### What is required
Once you reach the line with "[1:15:15.33]" below, copy each line exactly, stopping after the line with "Transcript: laughs and", and skip any pictures.

### Available data
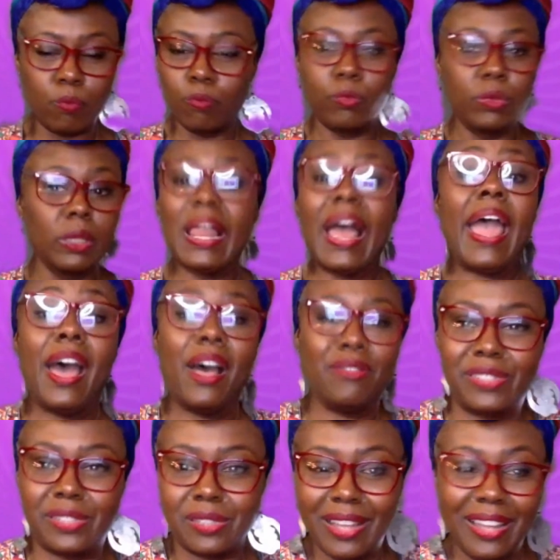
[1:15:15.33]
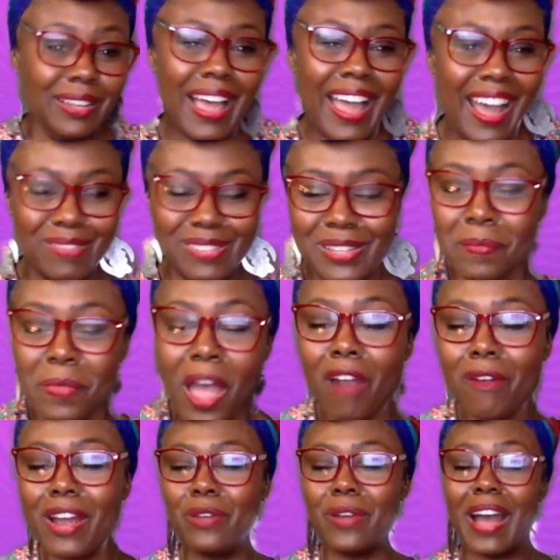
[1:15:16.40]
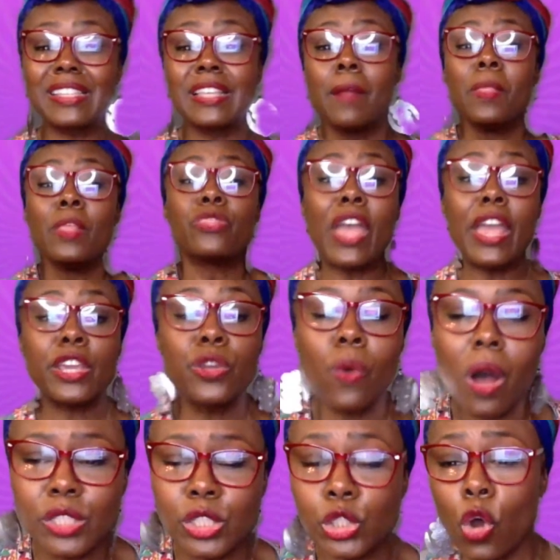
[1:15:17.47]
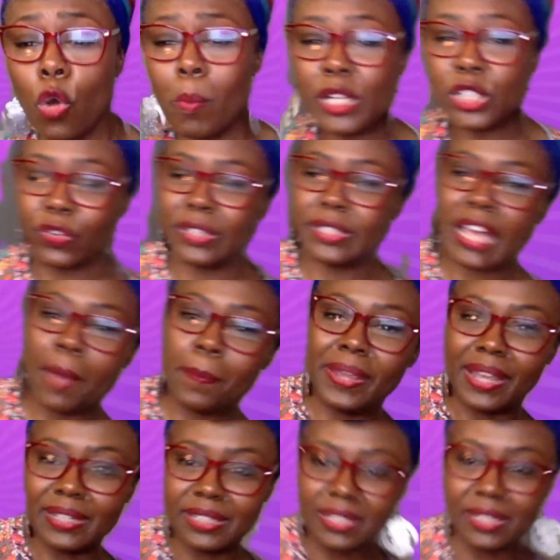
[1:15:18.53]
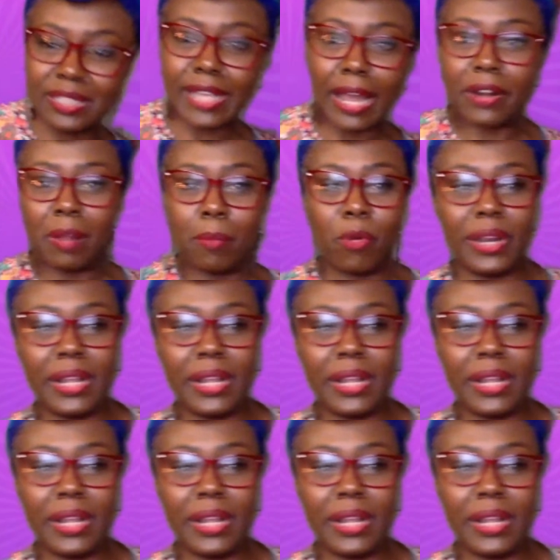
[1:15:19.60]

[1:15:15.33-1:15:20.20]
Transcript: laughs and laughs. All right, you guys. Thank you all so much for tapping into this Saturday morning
---
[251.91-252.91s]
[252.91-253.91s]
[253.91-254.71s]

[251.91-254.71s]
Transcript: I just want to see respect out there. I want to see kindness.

### Task response
[1:15:15.33]
[1:15:16.40]
[1:15:17.47]
[1:15:18.53]
[1:15:19.60]

[1:15:15.33-1:15:20.20]
Transcript: laughs and laughs. All right, you guys. Thank you all so much for tapping into this Saturday morning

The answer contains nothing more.